In the data below, restate exactly the lines from the one with "[0:03.00-0:04.00]" to the final line, both included, but not the pictures.

Collected data:
"""
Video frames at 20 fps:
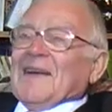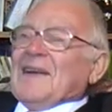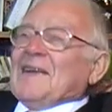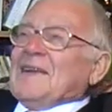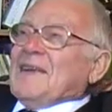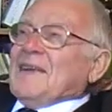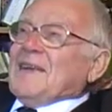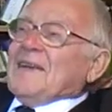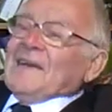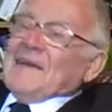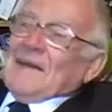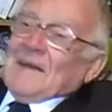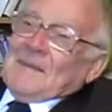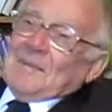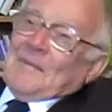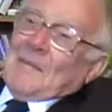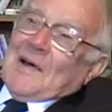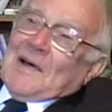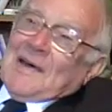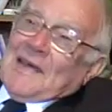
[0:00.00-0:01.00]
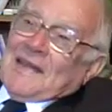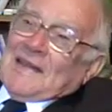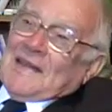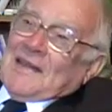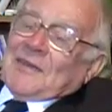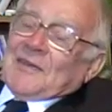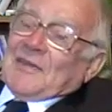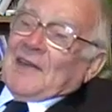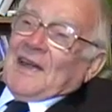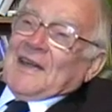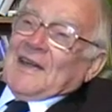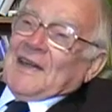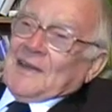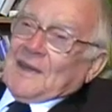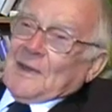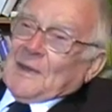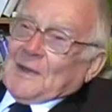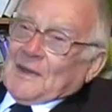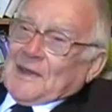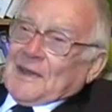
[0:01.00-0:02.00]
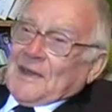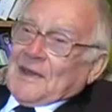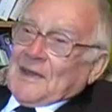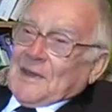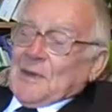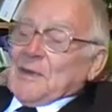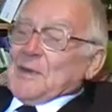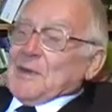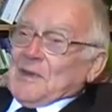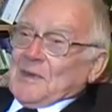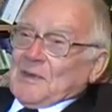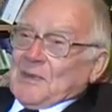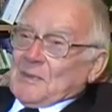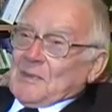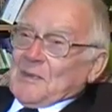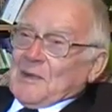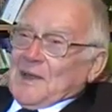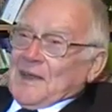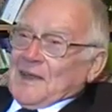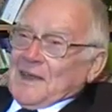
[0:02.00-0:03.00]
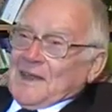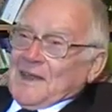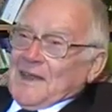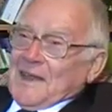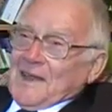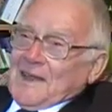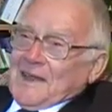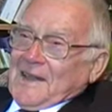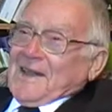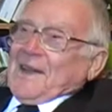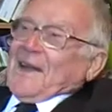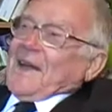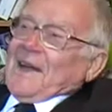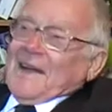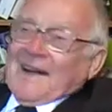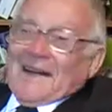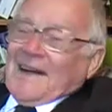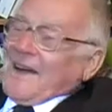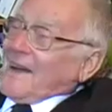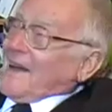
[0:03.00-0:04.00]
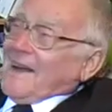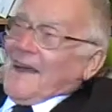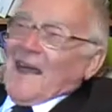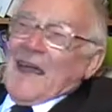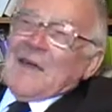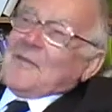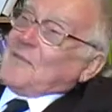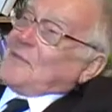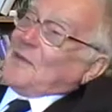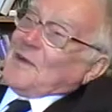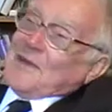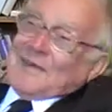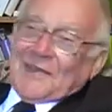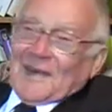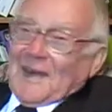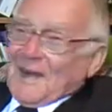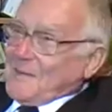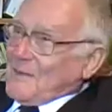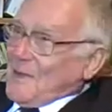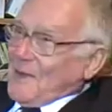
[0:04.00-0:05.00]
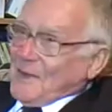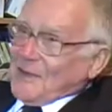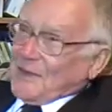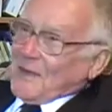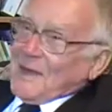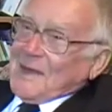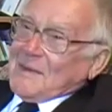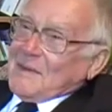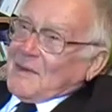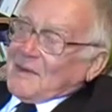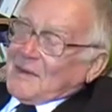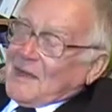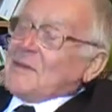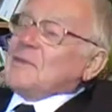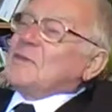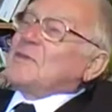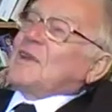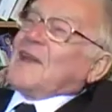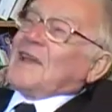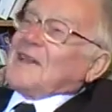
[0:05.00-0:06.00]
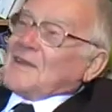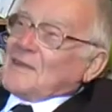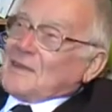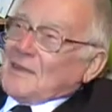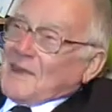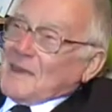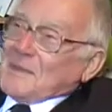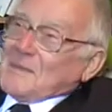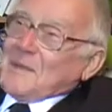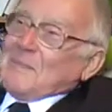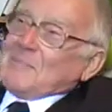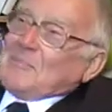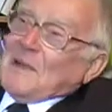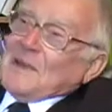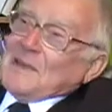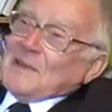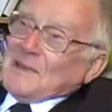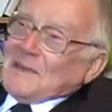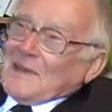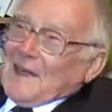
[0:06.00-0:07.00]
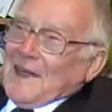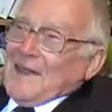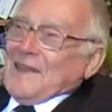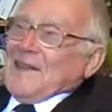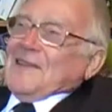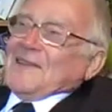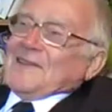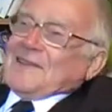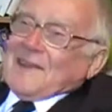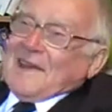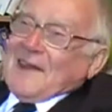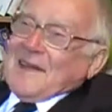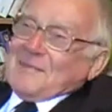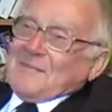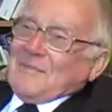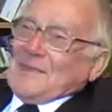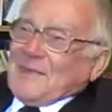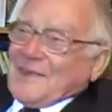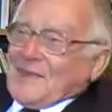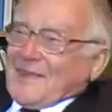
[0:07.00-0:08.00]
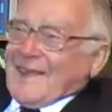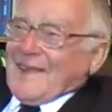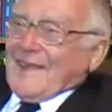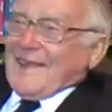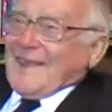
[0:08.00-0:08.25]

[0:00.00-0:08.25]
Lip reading: And my son-in-law, who is a Marine, every time I see him, I say, "Was that the time we beat you down the Thames?"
"""
### [RESPONSE BOX]
[0:03.00-0:04.00]
[0:04.00-0:05.00]
[0:05.00-0:06.00]
[0:06.00-0:07.00]
[0:07.00-0:08.00]
[0:08.00-0:08.25]

[0:00.00-0:08.25]
Lip reading: And my son-in-law, who is a Marine, every time I see him, I say, "Was that the time we beat you down the Thames?"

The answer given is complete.